Après avoir concentré ses efforts sur ses sites de production et sur ses magasins, LVMH se focalise désormais sur les éléments tels que les matières premières, le transport des produits, avec davantage de maritime et de routier… Le bilan carbone du Groupe est faible, mais nous avons un devoir d’exemplarité.
DES ENGAGEMENTS FORTS DANS LE DOMAINE DE LA BIODIVERSITE
En effet, tous les produits de luxe (qu’il s’agisse de mode, de maroquinerie, des parfums & cosmétiques, de montres & joaillerie, de vins & spiritueux) fabriqués par les marques du Groupe – Louis Vuitton, Christian Dior, Berluti, Loro Piana, Fendi, Guerlain, Bulgari… – proviennent de la nature. Il s’agit de lui rendre ce qui lui a été pris.
C’est pourquoi LVMH met en place des programmes de conservation avec des partenaires comme l’UNESCO et met en œuvre des initiatives ciblées, autour de pilotes d’agriculture régénératrice, ou avec par exemple l’exploita- tion du coton avec des fertilisants naturels. Une agriculture Haute Couture !
La bataille porte aussi sur la crédibilité d’indicateurs environ- nementaux lisibles. Il faut la même robustesse sur des données financières qu’extra-financières.
Si tous les acteurs du luxe bougent dans le même sens, ces initiatives sont susceptibles de changer la donne pour la filière en matière d’empreinte carbone.
L’EVOLUTION DES BUSINESS MODELS
L’expérience et l’usage étaient déjà au cœur de la définition même de luxe, qui incarne naturellement une notion de durabilité. L’économie de la réparation fait partie du business model du luxe. On peut décliner des services de relookage de souliers, de recyclage de vêtements, de réutilisation du verre. Il nous faut pousser le plus possible le modèle de l’économie circulaire, de la circularité créative. C’est aussi une source d’inspiration pour les designers.
L’expérience client est également au cœur du luxe. L’un des défis pour les marques est de trouver une alchimie heureuse entre les boutiques et le commerce en ligne. Les expériences sur les canaux numériques se perfectionnent et reproduisent ce que les clients vivent dans nos magasins. Certaines technologies permettent aux vendeurs de parler en face à face avec leurs clients, tout en étant à distance.
Le développement durable, ce sont des progrès en continu, rien n’est jamais parfait.
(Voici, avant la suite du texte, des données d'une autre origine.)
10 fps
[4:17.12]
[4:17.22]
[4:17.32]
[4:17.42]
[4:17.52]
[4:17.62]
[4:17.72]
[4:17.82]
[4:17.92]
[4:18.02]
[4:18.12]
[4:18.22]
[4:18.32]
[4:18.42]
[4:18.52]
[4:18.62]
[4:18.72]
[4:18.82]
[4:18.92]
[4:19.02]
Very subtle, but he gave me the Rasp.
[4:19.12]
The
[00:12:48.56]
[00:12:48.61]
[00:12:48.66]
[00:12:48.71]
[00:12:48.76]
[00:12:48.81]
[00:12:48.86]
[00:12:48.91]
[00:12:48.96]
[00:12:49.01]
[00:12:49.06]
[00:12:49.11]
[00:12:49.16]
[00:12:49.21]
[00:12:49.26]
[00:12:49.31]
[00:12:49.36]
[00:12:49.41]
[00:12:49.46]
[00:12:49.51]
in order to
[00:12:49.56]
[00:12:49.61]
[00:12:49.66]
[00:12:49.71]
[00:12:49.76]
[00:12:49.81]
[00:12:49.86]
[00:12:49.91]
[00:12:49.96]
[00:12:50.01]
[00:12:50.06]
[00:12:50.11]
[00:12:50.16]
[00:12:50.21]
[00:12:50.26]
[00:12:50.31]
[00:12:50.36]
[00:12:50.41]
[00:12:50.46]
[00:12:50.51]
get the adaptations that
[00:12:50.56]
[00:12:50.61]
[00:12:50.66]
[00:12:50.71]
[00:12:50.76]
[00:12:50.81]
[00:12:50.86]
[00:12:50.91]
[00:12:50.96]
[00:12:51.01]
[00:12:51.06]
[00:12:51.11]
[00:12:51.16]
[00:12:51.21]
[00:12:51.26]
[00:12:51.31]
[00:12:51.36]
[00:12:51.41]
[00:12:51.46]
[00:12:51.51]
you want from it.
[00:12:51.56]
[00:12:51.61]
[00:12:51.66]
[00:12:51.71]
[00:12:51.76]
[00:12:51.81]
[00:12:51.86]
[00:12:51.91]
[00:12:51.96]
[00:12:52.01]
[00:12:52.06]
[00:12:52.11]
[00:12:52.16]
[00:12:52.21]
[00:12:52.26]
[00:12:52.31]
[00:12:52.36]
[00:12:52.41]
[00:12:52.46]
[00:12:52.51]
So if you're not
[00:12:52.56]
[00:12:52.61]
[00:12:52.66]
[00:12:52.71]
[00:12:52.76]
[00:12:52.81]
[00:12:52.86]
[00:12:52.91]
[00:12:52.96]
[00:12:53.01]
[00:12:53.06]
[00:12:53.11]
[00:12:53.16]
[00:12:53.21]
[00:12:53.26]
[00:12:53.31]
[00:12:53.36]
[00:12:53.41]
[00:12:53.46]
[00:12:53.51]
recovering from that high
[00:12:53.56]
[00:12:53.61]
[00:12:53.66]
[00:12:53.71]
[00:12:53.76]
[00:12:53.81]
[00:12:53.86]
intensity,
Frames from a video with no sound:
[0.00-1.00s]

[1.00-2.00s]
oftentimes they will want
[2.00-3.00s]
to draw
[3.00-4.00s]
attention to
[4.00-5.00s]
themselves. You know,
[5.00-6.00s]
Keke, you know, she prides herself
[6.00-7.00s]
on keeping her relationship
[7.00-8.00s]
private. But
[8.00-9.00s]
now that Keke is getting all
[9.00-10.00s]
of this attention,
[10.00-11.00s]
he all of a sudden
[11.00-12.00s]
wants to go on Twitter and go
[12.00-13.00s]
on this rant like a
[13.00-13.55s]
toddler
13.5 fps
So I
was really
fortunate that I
Aujourd’hui, en partie grâce aux jeunes générations, y compris en Chine, ces enjeux sont intégrés au sein des entreprises, ils font partie intégrante du business. Comme toute transformation, cela génère de la résistance, mais l’important est d’en comprendre la nature, de donner lieu à de vrais débats dans la recherche de solutions, et à une communication active sur nos initiatives en interne comme en externe pour embarquer le plus grand nombre et aboutir à un véritable changement de l’ensemble de la filière.